2. Keep taxes in mind
The U.S. tax code provides for a lower tax rate on income from qualified dividends on stocks. What many investors don't realize is that not every high-yield dividend investment is eligible for these lower dividend tax rates. For instance, real estate investment trusts often have attractive yields, but their income is typically subject to tax at the higher ordinary income tax rate. Things can get even more complicated with certain other investments, such as master limited partnerships, which offer a combination of tax-favored income, return of capital, and higher-taxed ordinary income distributions.
You can usually got to the investor relations section of a company's website to get tax-related information on the nature of its dividend distributions. Doing so will help you avoid tax headaches and give you fair warning if your high-yield investment will bring a higher tax bill along with it.

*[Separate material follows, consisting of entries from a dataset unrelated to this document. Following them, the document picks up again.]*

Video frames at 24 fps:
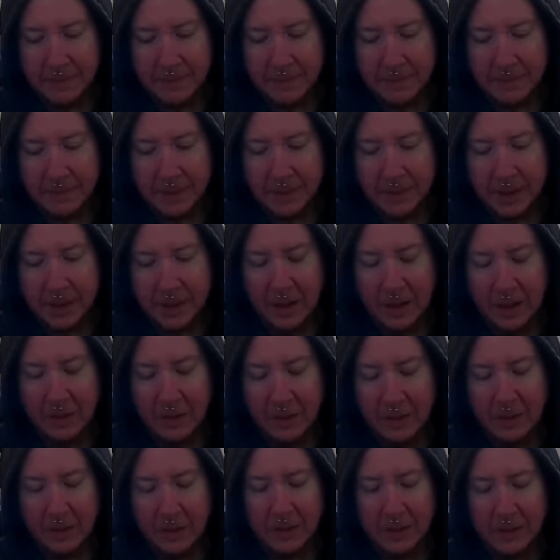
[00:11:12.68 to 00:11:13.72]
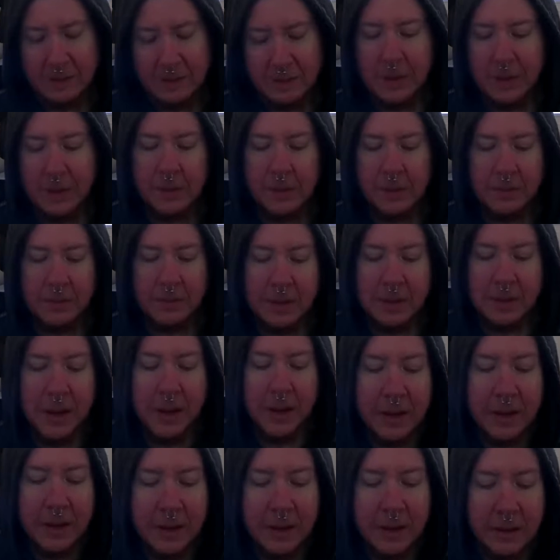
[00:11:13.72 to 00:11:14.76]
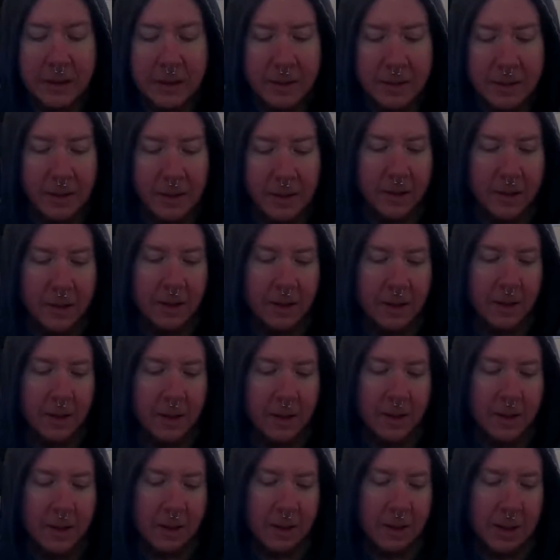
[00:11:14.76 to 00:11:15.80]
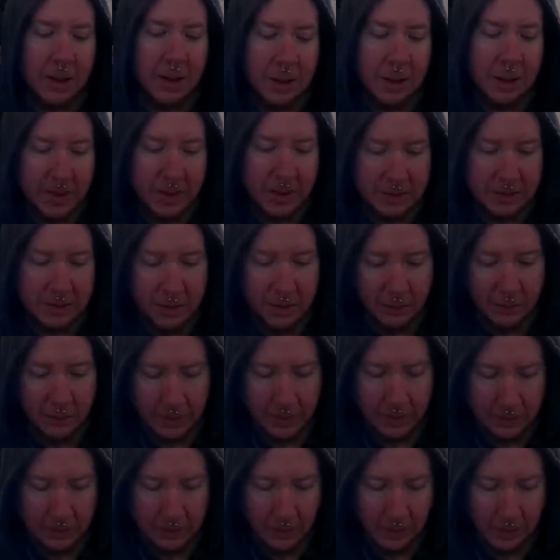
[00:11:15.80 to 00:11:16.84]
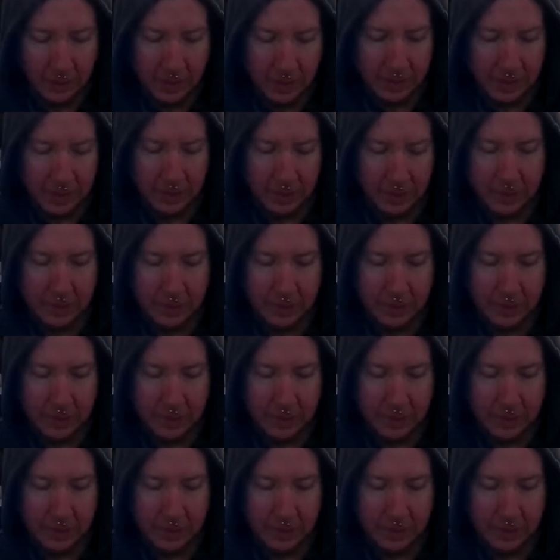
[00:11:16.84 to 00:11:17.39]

I don't know if I'm tired. I mean, I passed out for a little while, but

3. Turn to exchange-traded funds for high-yield dividend stocks
Because of the risks involved with high-yield dividend stocks, building a focused portfolio that includes just a handful of stocks can dramatically increase your exposure to adverse events. If even just one of the stocks you own suffers an unanticipated setback that leads to a dividend cut, your entire portfolio could see a substantial drop in income production as well as a sizable capital loss.
In order to avoid the risk of a concentrated portfolio, turning to exchange-traded funds that specialize in high-yield dividend stocks can be a good solution. Vanguard High Dividend Yield ETF (NYSEMKT:VYM) offers investors exposure to hundreds of dividend stocks that have yields exceeding the market's overall average, and most of the fund's individual holdings have a very small impact on the overall performance of the ETF. Similarly, iShares Core High Dividend ETF (NYSEMKT:HDV) uses a screen that chooses high-quality U.S. companies that are financially healthy and pay relatively high dividends. Either fund makes it easy to get the high-dividend exposure you want without leaving yourself taking on too much risk.
The benefits of investing in high-yield dividend stocks make it appealing to incorporate dividend stocks into your investing strategy. By keeping these three things in mind in putting together your exposure to dividend stocks with high yields, you'll be able to maximize those benefits while avoiding the potential pitfalls that ensnare unsuspecting dividend investors all too often.